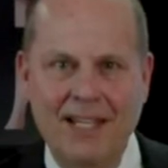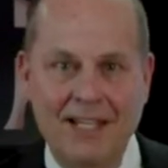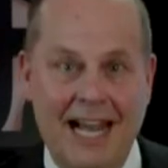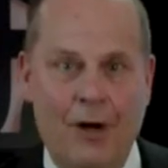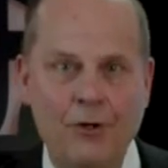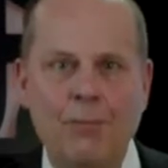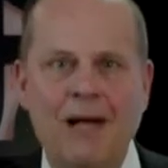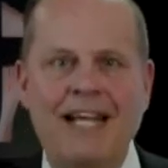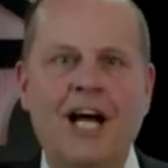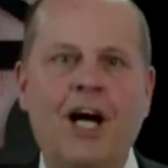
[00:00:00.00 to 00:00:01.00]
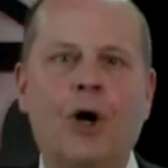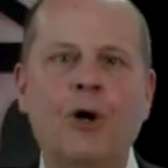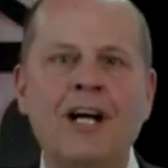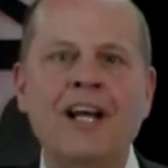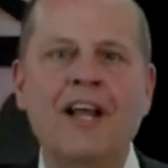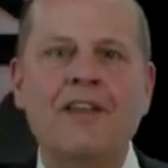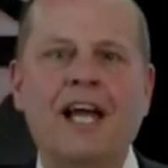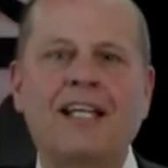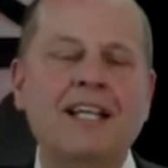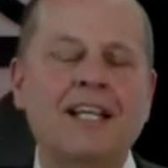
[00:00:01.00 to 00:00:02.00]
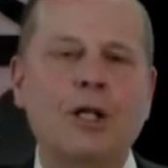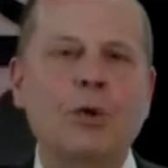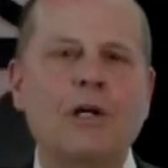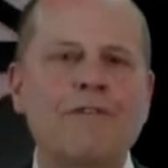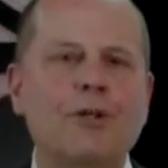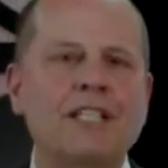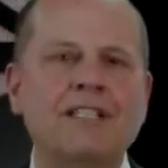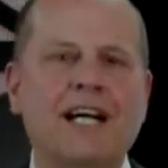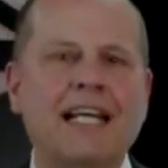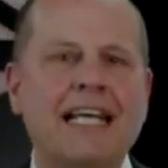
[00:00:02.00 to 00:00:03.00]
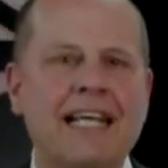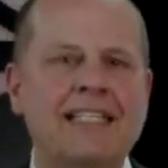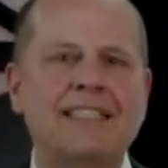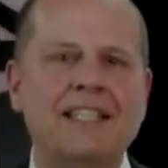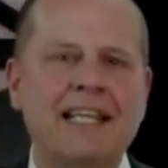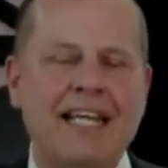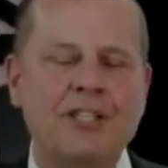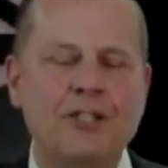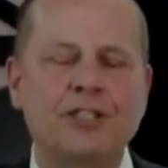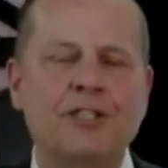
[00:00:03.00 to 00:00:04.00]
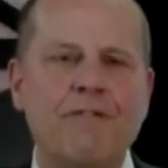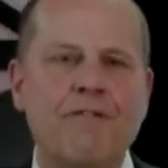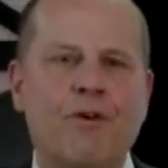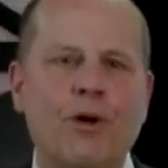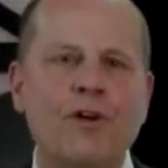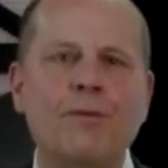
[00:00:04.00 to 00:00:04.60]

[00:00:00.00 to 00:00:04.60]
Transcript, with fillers: Now, you may know that Louisville, Kentucky is the nation's fourth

::::::::::

What to do:
Print the entries above exactly, taking out only the pictures.

Result:
[00:00:00.00 to 00:00:01.00]
[00:00:01.00 to 00:00:02.00]
[00:00:02.00 to 00:00:03.00]
[00:00:03.00 to 00:00:04.00]
[00:00:04.00 to 00:00:04.60]

[00:00:00.00 to 00:00:04.60]
Transcript, with fillers: Now, you may know that Louisville, Kentucky is the nation's fourth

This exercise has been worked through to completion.